▶ [Your assignment] Where the word "video" appears in a line of the entries below, count that line and give the total alone.

▶ [Data shown]
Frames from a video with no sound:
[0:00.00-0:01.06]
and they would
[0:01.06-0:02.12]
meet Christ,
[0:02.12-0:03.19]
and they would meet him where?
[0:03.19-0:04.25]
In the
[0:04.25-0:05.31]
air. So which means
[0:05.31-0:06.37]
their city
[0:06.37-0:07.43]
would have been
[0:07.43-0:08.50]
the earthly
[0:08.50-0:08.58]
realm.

* * *

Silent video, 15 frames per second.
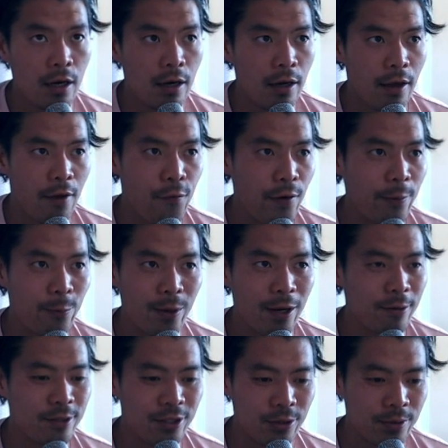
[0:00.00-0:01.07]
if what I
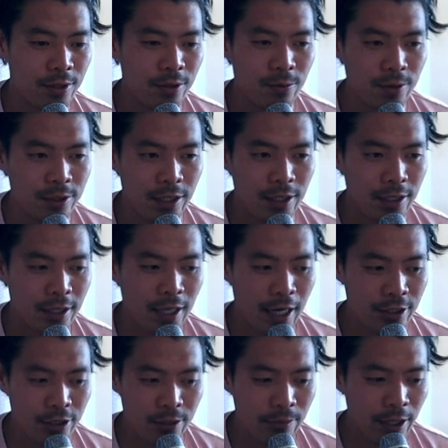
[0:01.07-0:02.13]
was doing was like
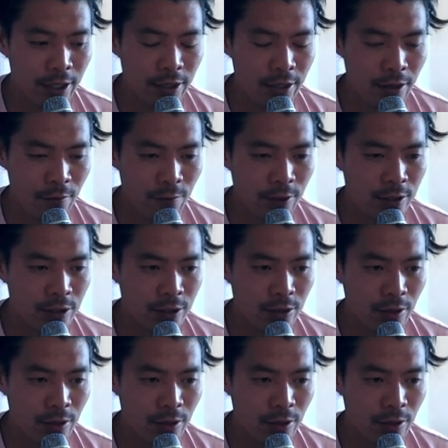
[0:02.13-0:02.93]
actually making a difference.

==

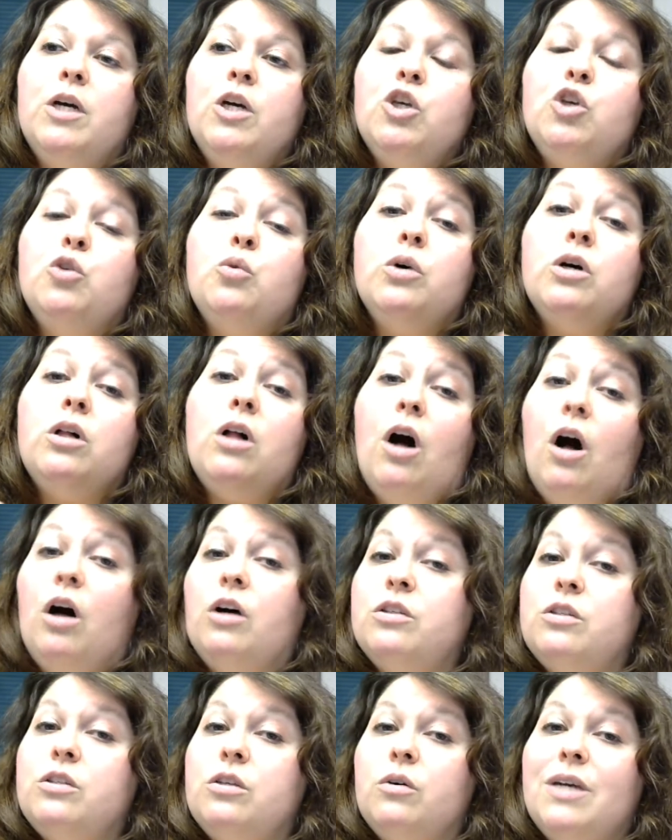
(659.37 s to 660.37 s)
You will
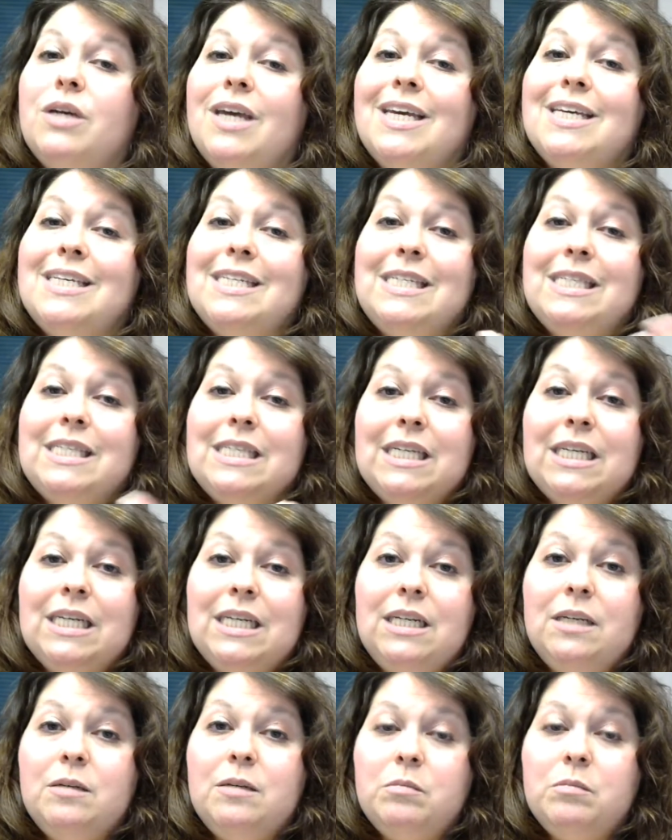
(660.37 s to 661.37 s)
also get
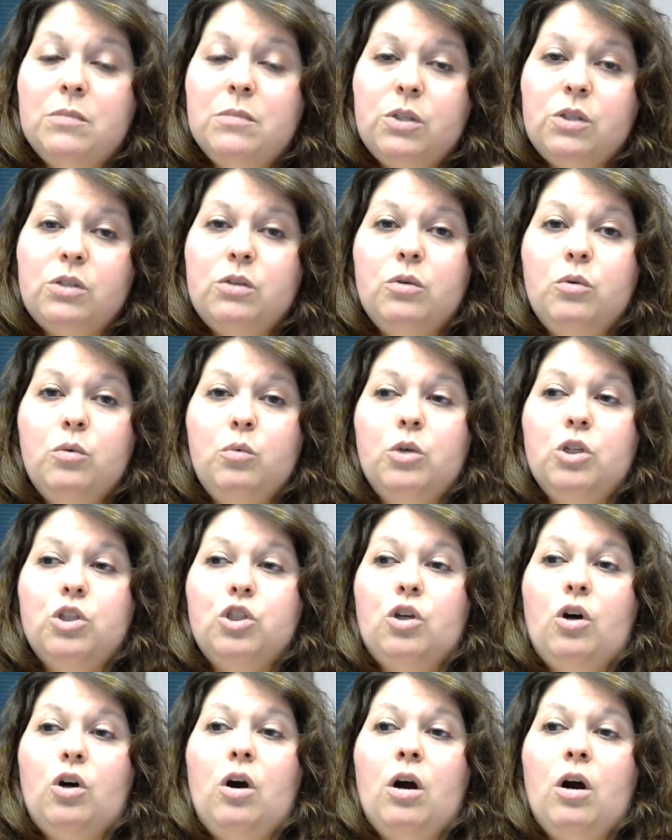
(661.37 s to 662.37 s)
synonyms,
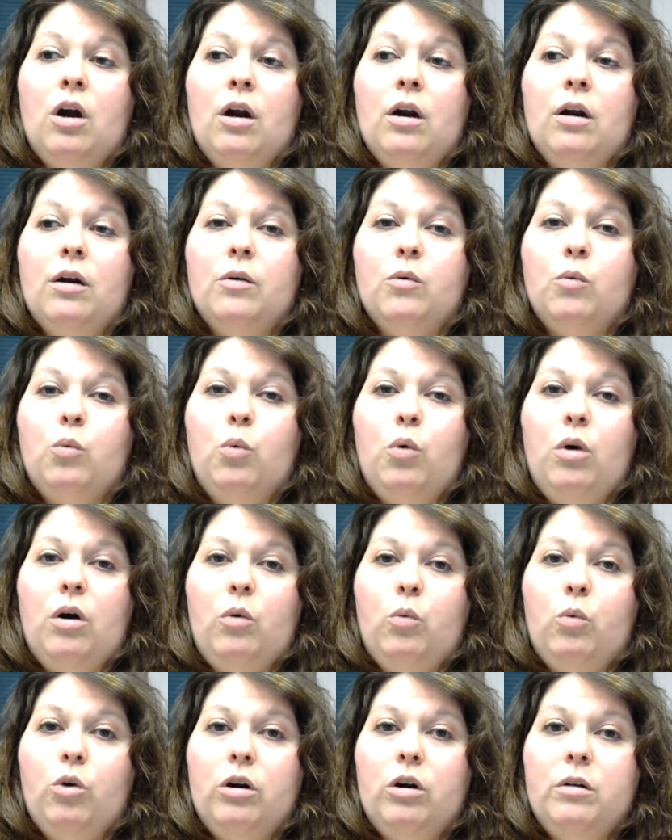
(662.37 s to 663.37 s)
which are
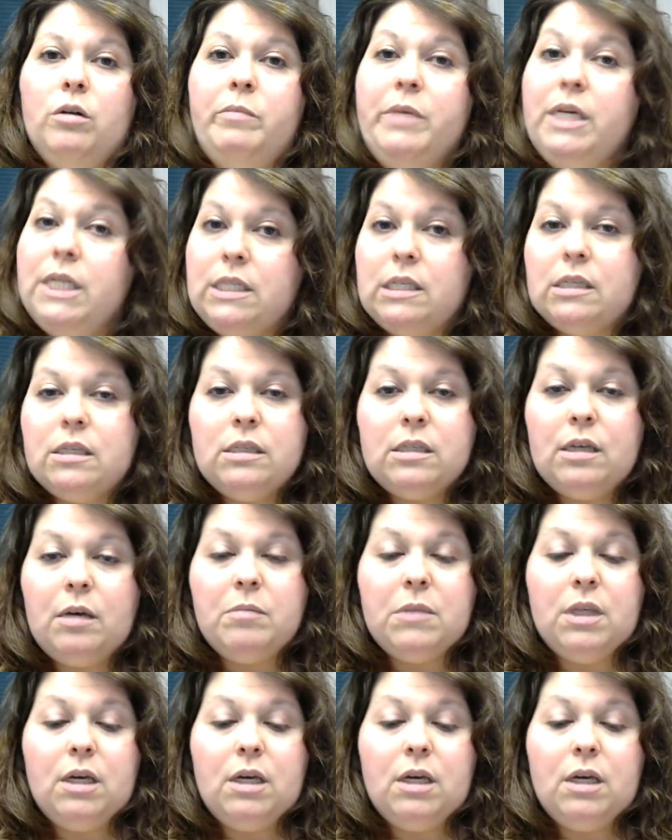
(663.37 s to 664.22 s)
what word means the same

▶ [Task output] 2